Colorado System Accountability Network (CSAN)

Mission:

Hold systems and people accountable for the harm they cause families through individual or system negligence, falsification of records, or denying people appropriate due process.

CSAN is being formed to give Colorado moms, dads, and children who have been harmed by the failures of family court, CPS, domestic violence, and child support systems a way to give a voice to the voiceless. CSAN starts giving families recourse and informing policymakers to pass legislation that protects children and families from government overreach and negligence.

Vision:

CSAN intends to be a community-organized network of advocates, whistle-blowers, investigative reporters, podcasters, and others who can collect, write, video, and tell stories so that people can be heard and helped. Current system complaint methods are ineffectual, rarely help, and readily fail the people and families they were intended to serve and protect.
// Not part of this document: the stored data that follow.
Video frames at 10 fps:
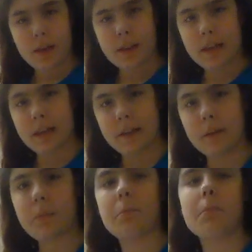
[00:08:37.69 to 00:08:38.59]
And
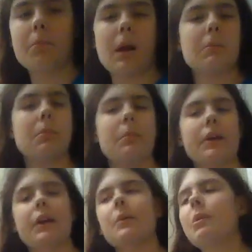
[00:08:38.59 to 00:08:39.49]
then
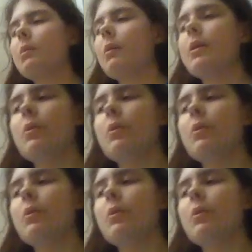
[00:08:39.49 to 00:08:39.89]
my camera probably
The failures are pervasive, traumatic, and preventable. But the problems won’t be solved until the systems and those who work in the systems are held accountable. Raising public awareness is a big part of creating change in these broken systems that destroy families, lives, and dreams for profit.

CSAN Framework

Local community groups:

  • Collect the stories – regardless of how the intake process works in that community or who does it, encourage people to come forward who want to have their stories heard.
  • Conduct interviews – phone, in-person, virtual, podcast, or just a written write up by the person telling their story, conduct the interview. Record if given permission. Hopefully multiple people doing interviews and collecting stories.
  • Curate the story – if recorded, edit it into a manageable “episode” no longer than 45 minutes and, if possible, create multiple bite-sized (30-120 second) clips suitable for posting on Facebook, Instagram, LinkedIn, X, and TikTok. Create captions for posting.  Let the subject of story review everything and give their blessing before posting/publishing.
  • If not recorded, write up the story however you see fit. Probably keep to 2,000 words or less. Be clear and to the point. It would be great if the story could be broken up into multiple articles/posts/blogs. Let the subject of story review everything and give their blessing before posting/publishing.
  • Have a point of contact or local “editor” that is responsible for posting, publishing and or submitting to COR’s content library/repository.